> _Exercise description_
Write an exact copy of the entries below that leaves out all pictures.

Data extracted from a collection:
────

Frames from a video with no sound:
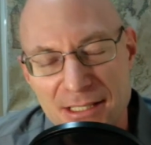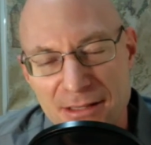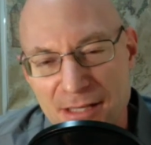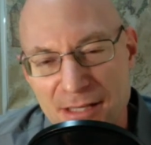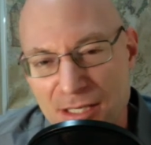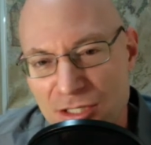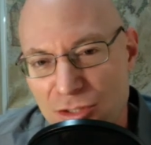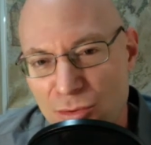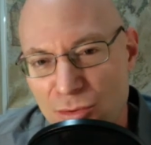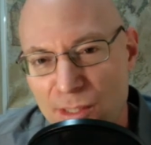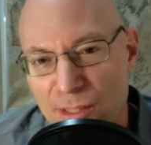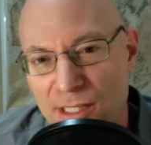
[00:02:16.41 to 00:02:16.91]

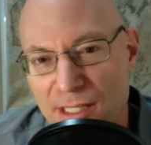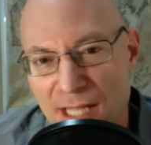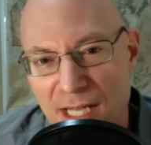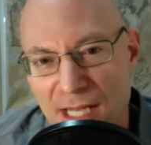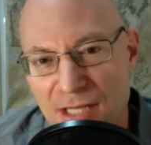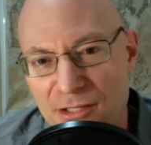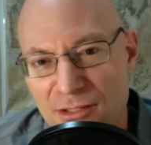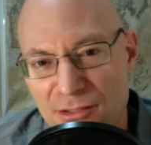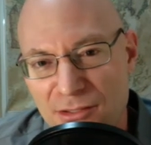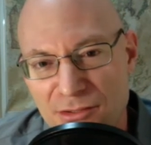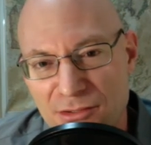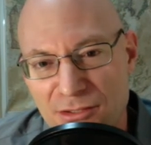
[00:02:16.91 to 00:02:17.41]
these three
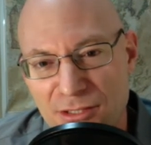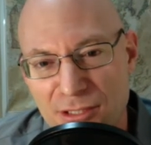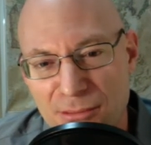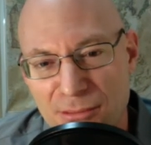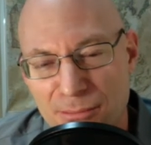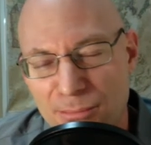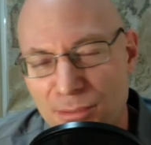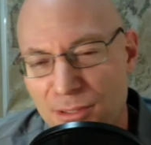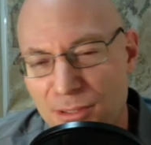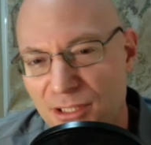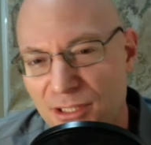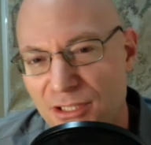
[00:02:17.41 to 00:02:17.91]
nations
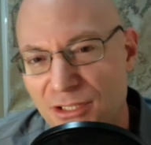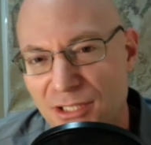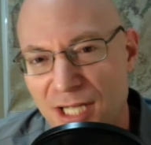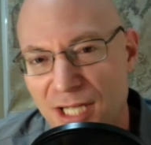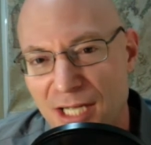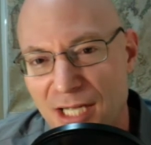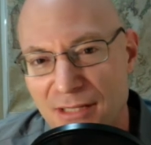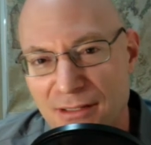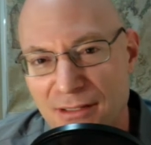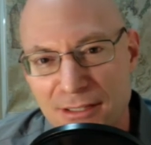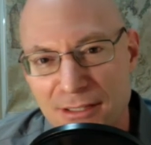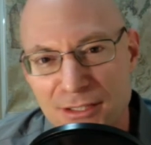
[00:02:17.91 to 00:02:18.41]
can put
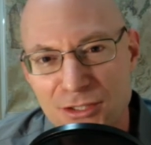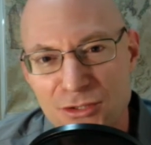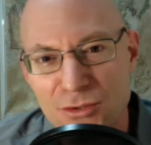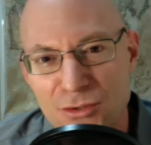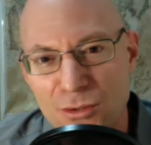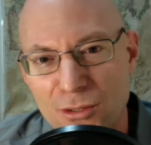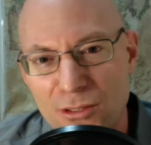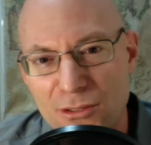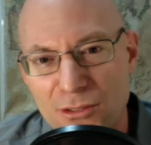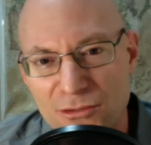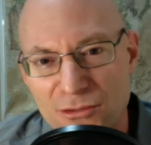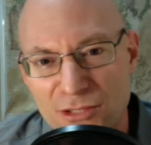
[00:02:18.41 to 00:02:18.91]
aside their
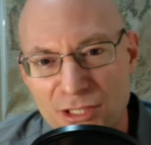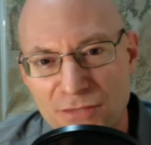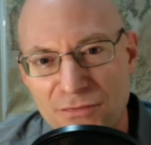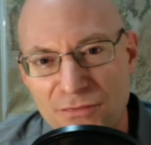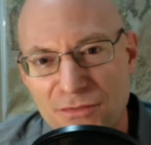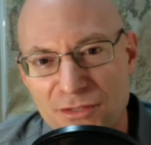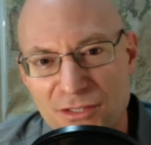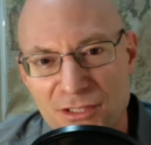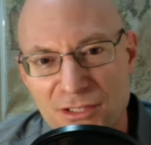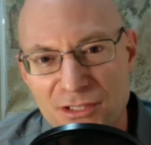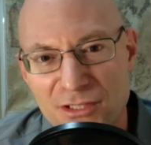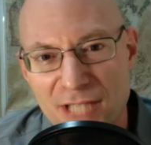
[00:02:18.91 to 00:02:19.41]
historical
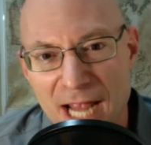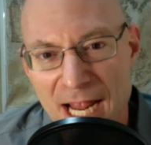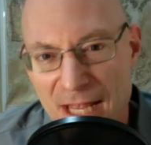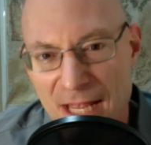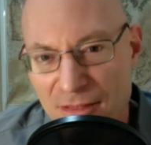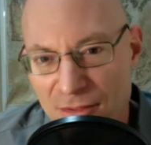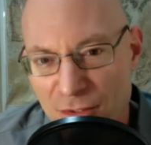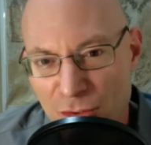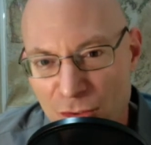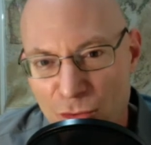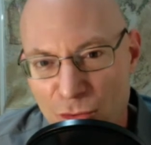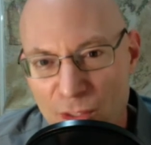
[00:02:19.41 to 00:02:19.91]
differences and
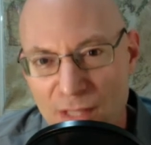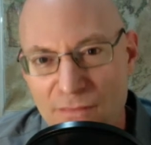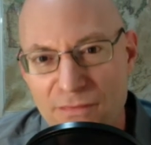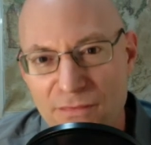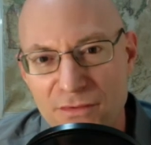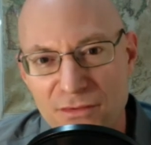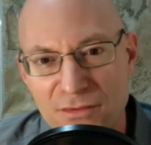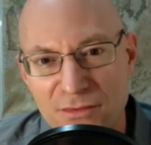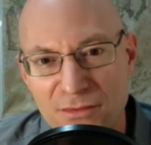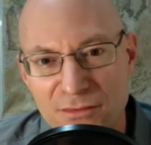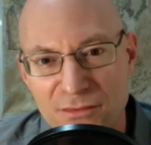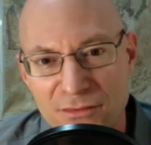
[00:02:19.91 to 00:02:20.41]
their
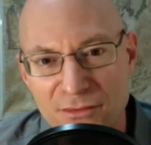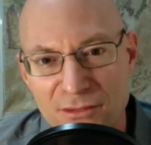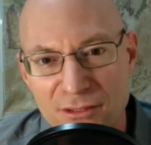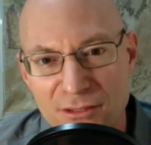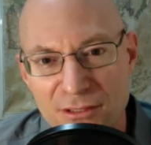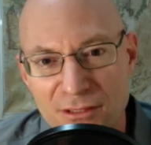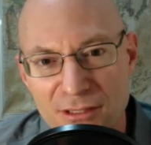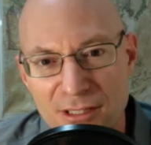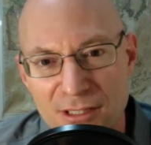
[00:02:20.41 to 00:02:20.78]
grievances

────

> _Your solution_
Frames from a video with no sound:
[00:02:16.41 to 00:02:16.91]

[00:02:16.91 to 00:02:17.41]
these three
[00:02:17.41 to 00:02:17.91]
nations
[00:02:17.91 to 00:02:18.41]
can put
[00:02:18.41 to 00:02:18.91]
aside their
[00:02:18.91 to 00:02:19.41]
historical
[00:02:19.41 to 00:02:19.91]
differences and
[00:02:19.91 to 00:02:20.41]
their
[00:02:20.41 to 00:02:20.78]
grievances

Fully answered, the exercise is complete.